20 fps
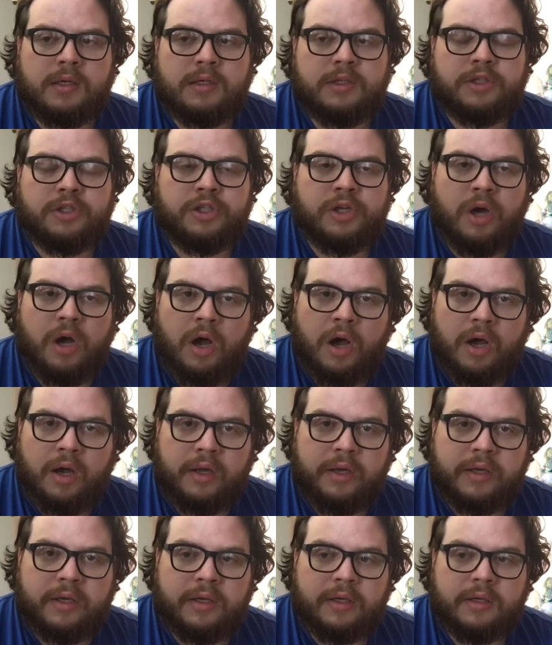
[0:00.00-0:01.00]

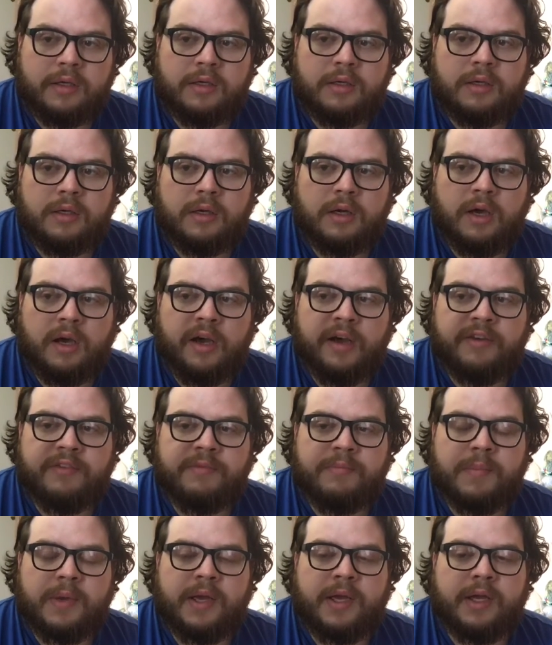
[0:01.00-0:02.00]
Shock.
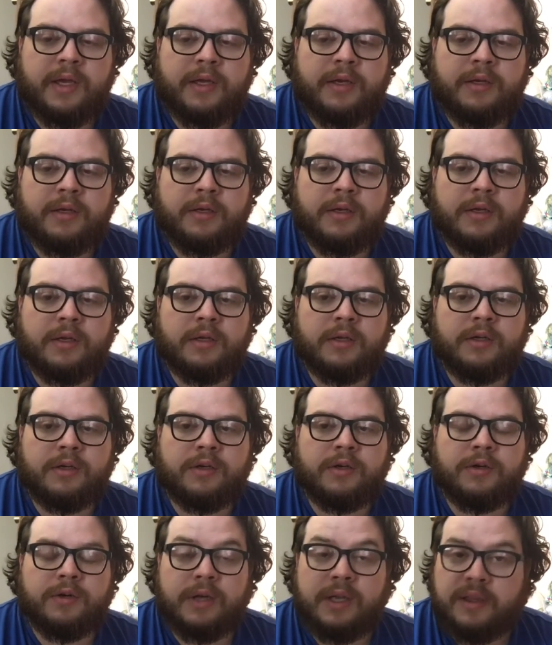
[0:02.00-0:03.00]
I've been
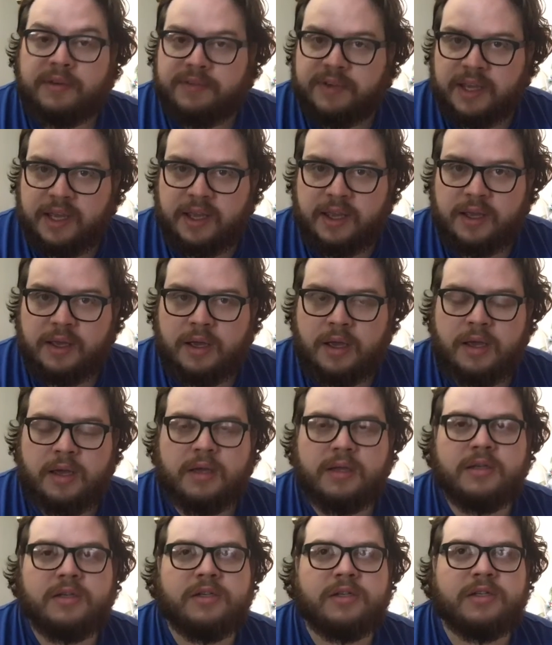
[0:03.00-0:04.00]
grieving,
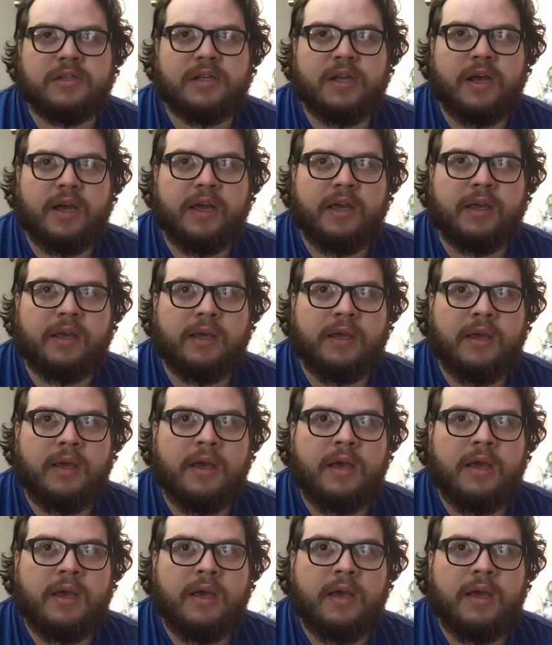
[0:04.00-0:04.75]
just like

----------------------------------------

* _Description of the task_: Output the records above exactly, omitting the pictures.

* _Answer section_:
20 fps
[0:00.00-0:01.00]

[0:01.00-0:02.00]
Shock.
[0:02.00-0:03.00]
I've been
[0:03.00-0:04.00]
grieving,
[0:04.00-0:04.75]
just like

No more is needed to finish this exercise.